The same SQL type follows different execution plans, which is very strange

Note:
This topic has been translated from a Chinese forum by GPT and might contain errors.

Original topic: 同一种sql类型走不同执行计划,很奇怪

| username: 路在何chu

[TiDB Usage Environment] Production Environment
[TiDB Version]
4013
[Reproduction Path] What operations were performed when the issue occurred



Adding ORDER BY id DESC LIMIT 100; this sorting execution plan turns into a full table scan, not using the index anymore

| username: 路在何chu | Original post link

However, if count(*) is not 0, then everything is normal.



Adding ORDER BY id DESC LIMIT 100; is also normal.

| username: TiDBer_小阿飞 | Original post link

It might be caused by where, order by, or limit. Sometimes order by + limit can change the execution order of the original SQL. When the proportion of limit is very small, it may choose to order by first and then evaluate where. The optimizer should compare the size of the limit with the result set size obtained by querying the index file using where to decide whether to scan the table or use the index. You can use the force index statement to specify the index you want to use, or you can change order by id to order by id + 0.

| username: 路在何chu | Original post link

The only difference is that one can retrieve data, while the other cannot.

| username: 路在何chu | Original post link

Moreover, the statistical information was not invalid at that time.

| username: 路在何chu | Original post link

This SQL has only run a dozen times, and everything else is normal. However, this type of SQL runs thousands of times in half an hour, with a very high execution frequency.

| username: 有猫万事足 | Original post link

It seems to be a bug.

You can refer to the following documentation to save two sets of execution site information, one normal and one abnormal. Then, go to GitHub and open an issue.

| username: h5n1 | Original post link

Take a guess, try swapping the order of tor and tod in the SQL.

| username: 路在何chu | Original post link

TiDB introduced the PLAN REPLAYER command in v5.3.0, which is a bit awkward.

| username: 路在何chu | Original post link

It’s impossible to change the SQL, as this is a core SQL. The one that follows the wrong execution plan was executed a dozen times just yesterday.

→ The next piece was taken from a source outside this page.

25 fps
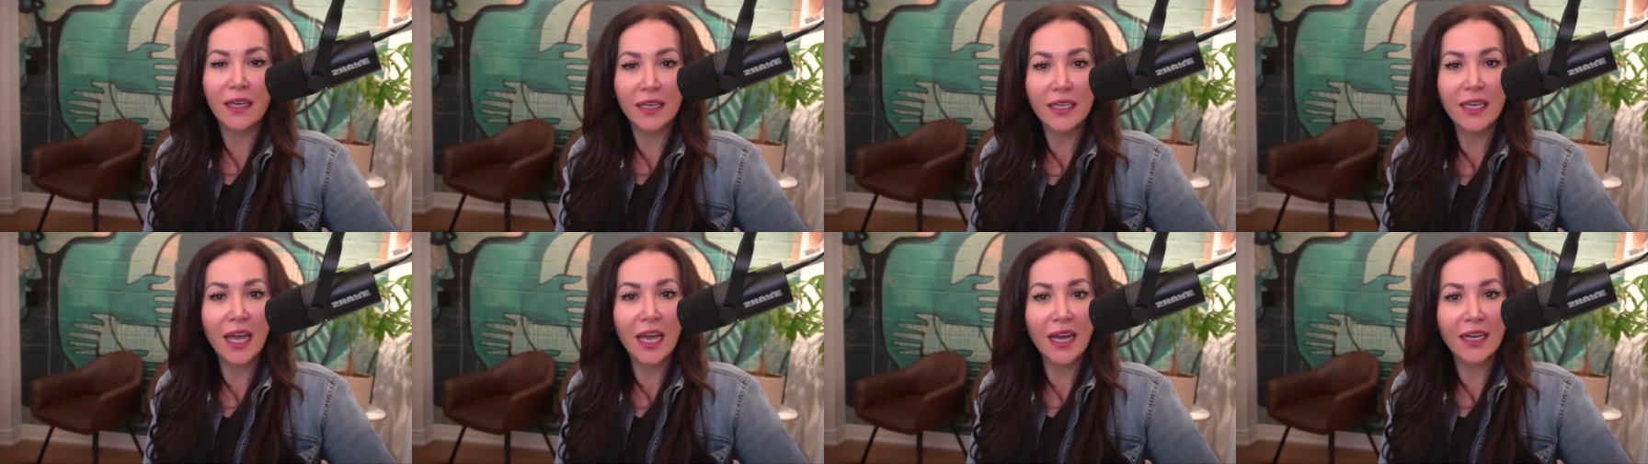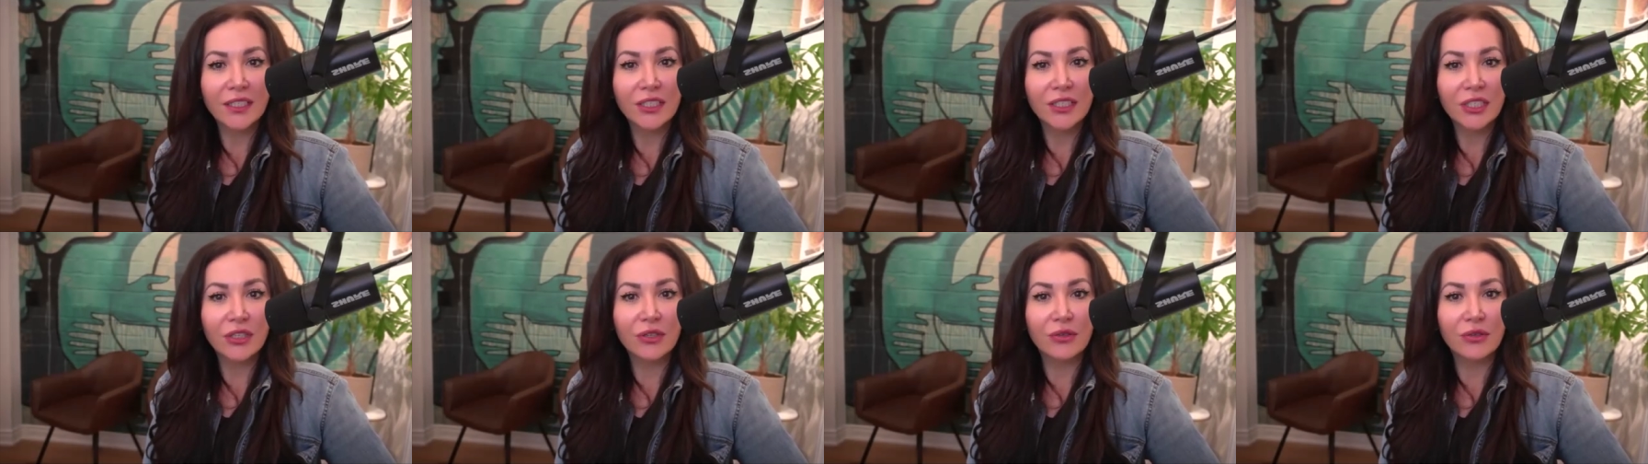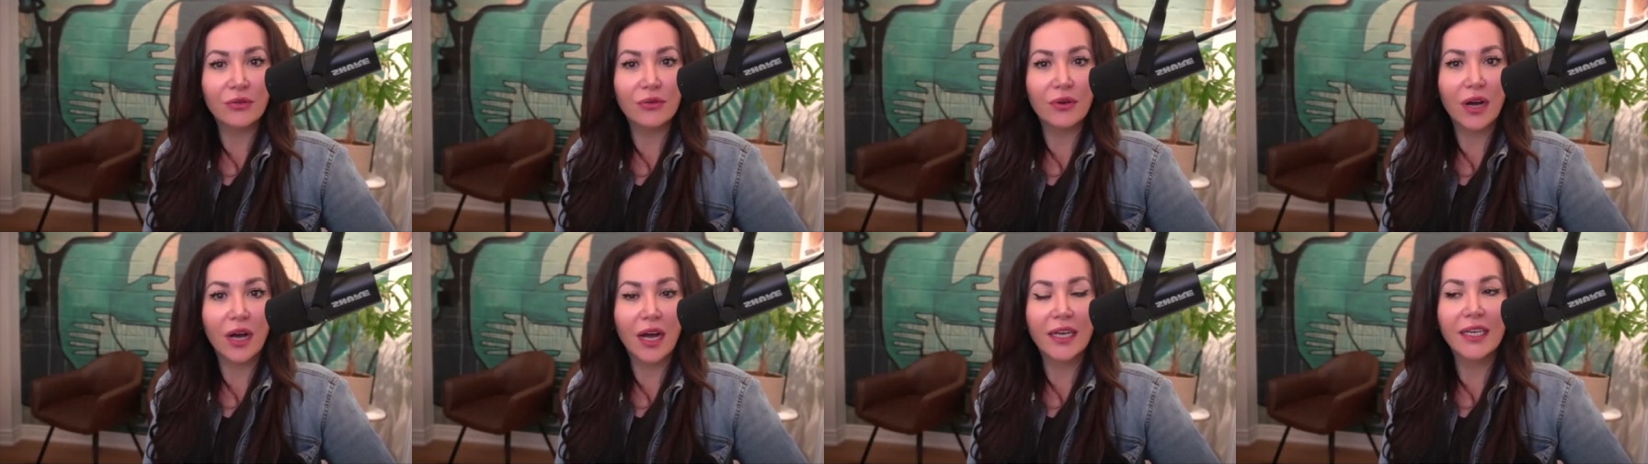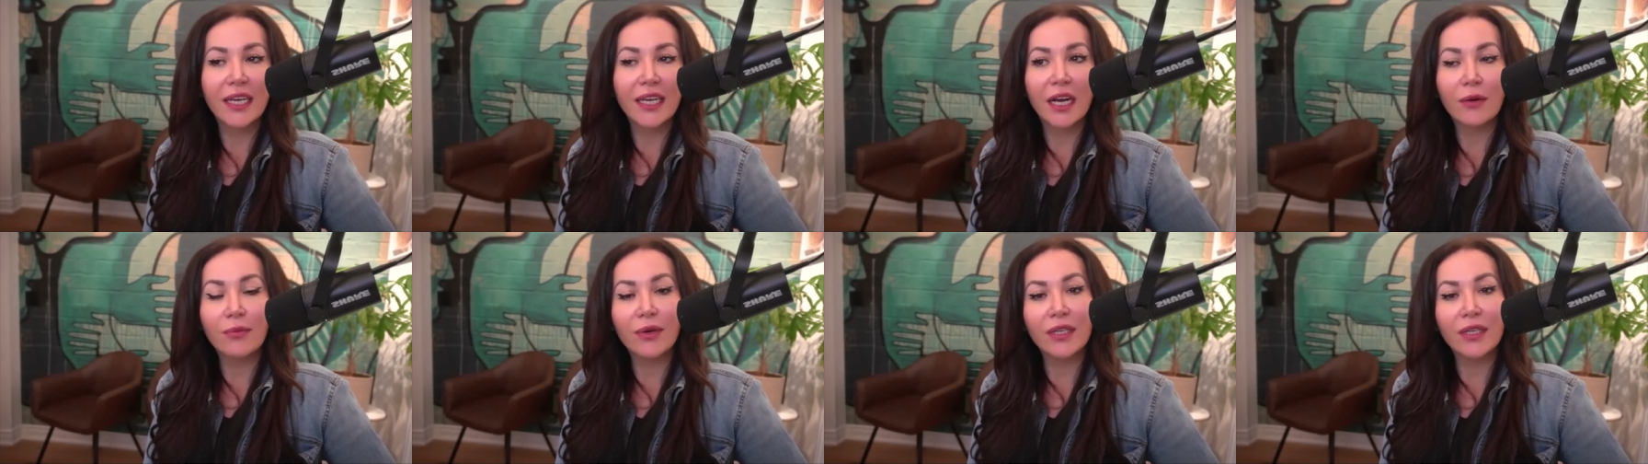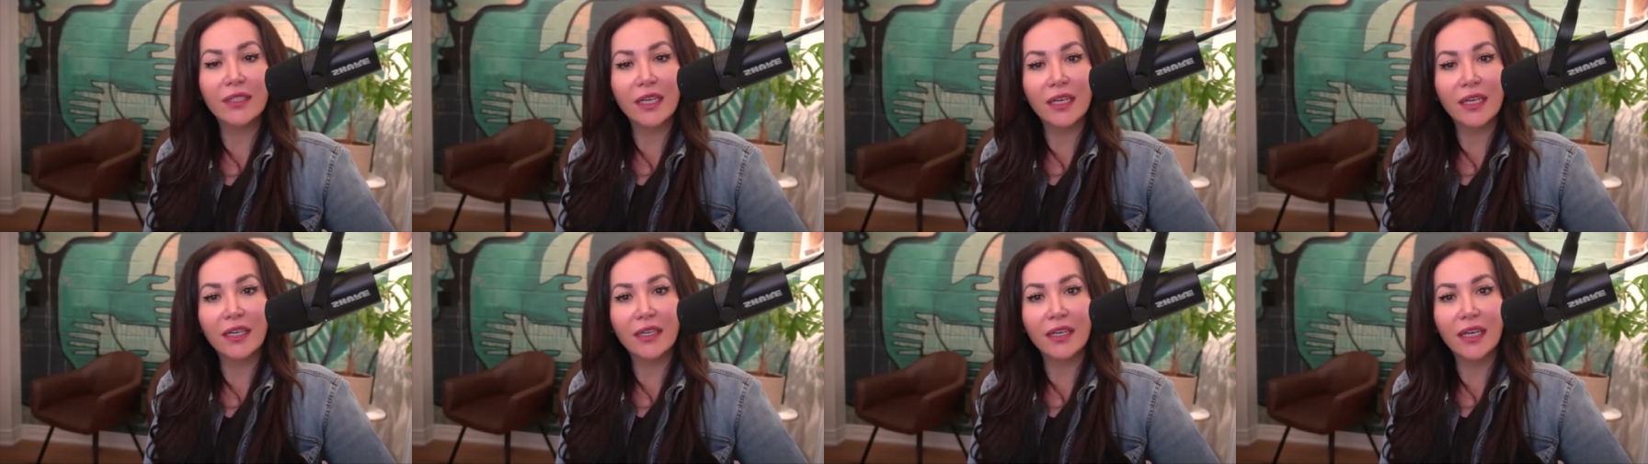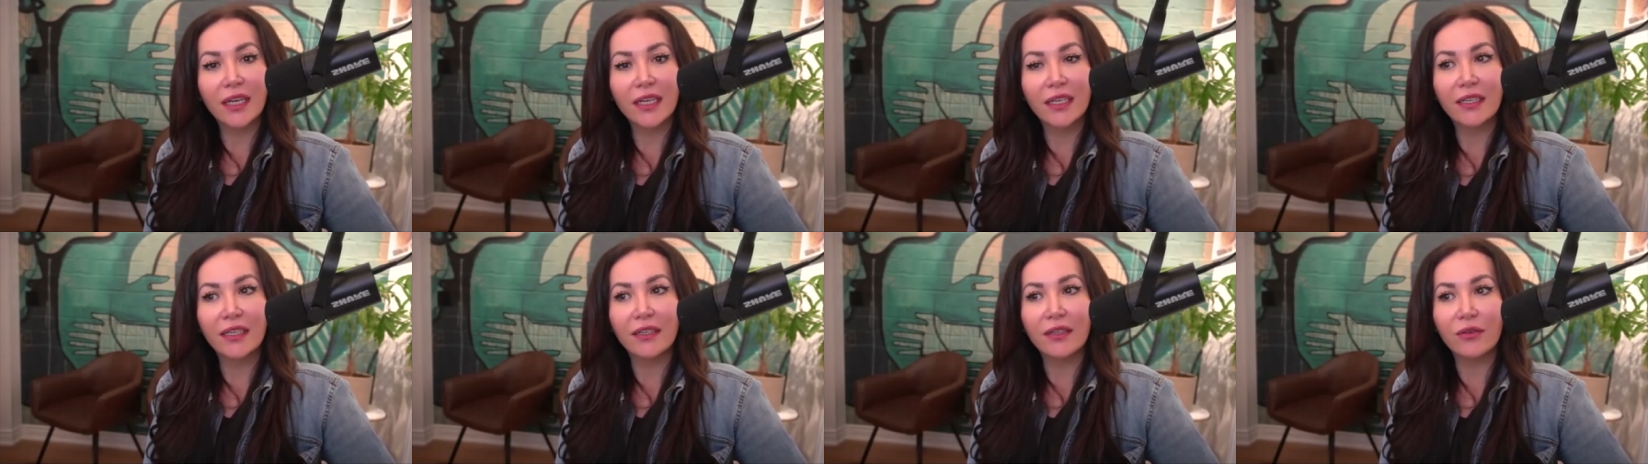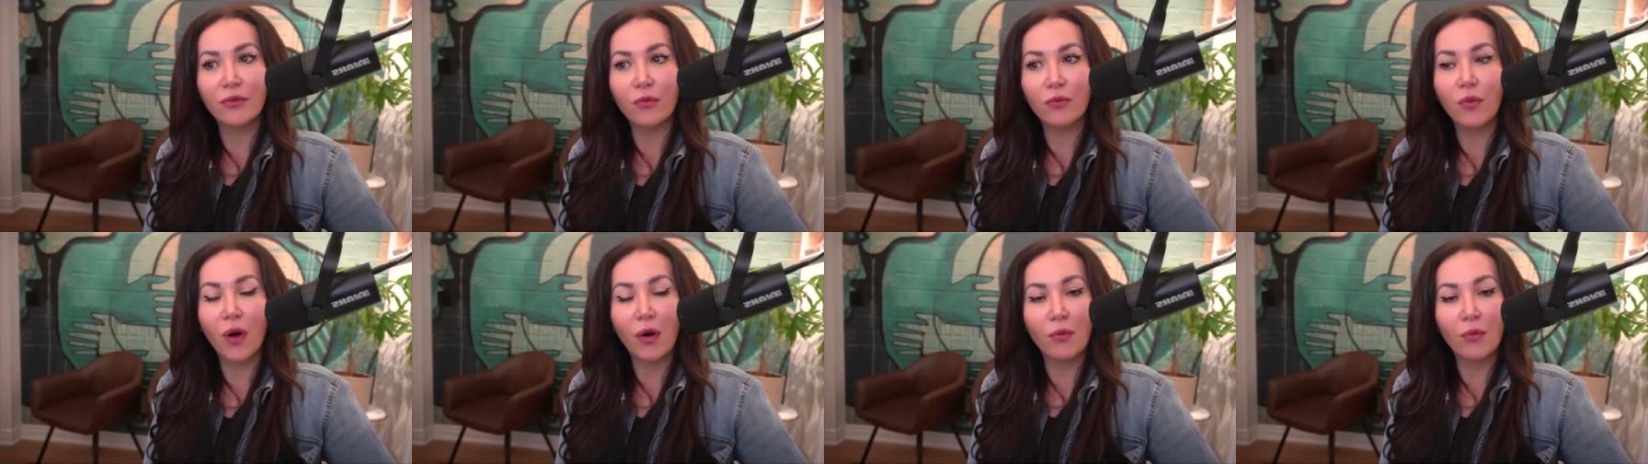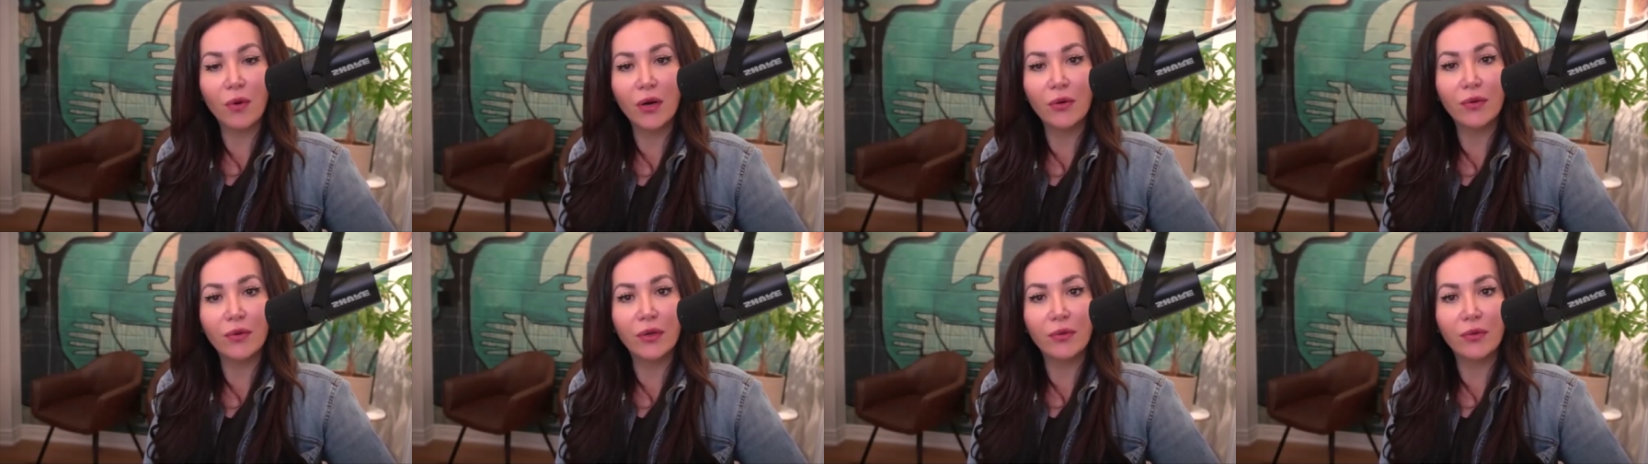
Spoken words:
Yeah, I do. I care because what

| username: h5n1 | Original post link

You need to manually test it. As a temporary solution, you can use SPM to bind the correct execution plan.

| username: 路在何chu | Original post link

It should not be a bug. I tested it in the test environment, and count(*) is 0. The execution plan is normal.

| username: TiDBer_小阿飞 | Original post link

Could it be an issue with analyze? Try deleting and re-analyzing it?

| username: 路在何chu | Original post link

It’s too risky to do this in production. The SQL is normal now, and this situation occurred for the first time yesterday.

| username: 小龙虾爱大龙虾 | Original post link

I suspect that the optimizer estimates the costs of both options to be similar.

When there is no “ORDER BY”: The optimizer determines that using the index is optimal.

When “ORDER BY LIMIT 100” is added: The optimizer has two choices. The first is to proceed as before, then use a Top operator to sort and take the first 100 rows. The second is that it notices you are ordering by the “id” of the “tod” table, which can take advantage of the primary key’s order (assuming the “tod” table is a clustered table and “keep order” is true when scanning the whole table, though the screenshot is missing, the original poster can confirm this). With this optimization and the limit, it doesn’t need to scan the whole table; it just needs to scan and fetch results until it reaches 100 rows and then stop. However, during actual execution, it finds that it has scanned a lot of data from the “tod” table without finding any matches. After scanning the entire table, it still finds none. The optimizer evaluates both options as similar, so it’s still an issue with the optimizer model (though not necessarily a problem, as the optimizer is based on statistical estimates and can sometimes be inaccurate). To ensure it always uses the index, you can add a more selective condition to the “tor” table for testing.

| username: forever | Original post link

Could you please check if the production environment and the test environment have the same version, and if the method of collecting statistical information is the same?

| username: 人如其名 | Original post link

The first execution plan, for the tor table, after filtering the tor.customer_id, tor.account_id, and tor.symbol fields, the optimizer estimated the number of records to be 218250.82, but the actual execution resulted in 0 records! This also led to the optimizer mistakenly thinking that the result set was larger in the second execution plan, choosing to use the clustered index primary key id of the tod table to avoid sorting, and associating the tor table to quickly return results. However, in reality, the tor table that meets the conditions will not reach 100 records, because the actual result that meets the conditions is 0. Therefore, all tod table data was requested, and the index association with the tor table caused the execution time to be too long.

Here, the optimizer’s estimated result based on statistical information is seriously inconsistent with the actual result. Either the statistical information is too old, the Count-Min Sketch hash collision is too severe, or there is a problem with the evaluation of the combined filtering factor of multiple fields.

It is recommended to first collect statistical information, and using hints is the best choice.

| username: system | Original post link

This topic was automatically closed 60 days after the last reply. New replies are no longer allowed.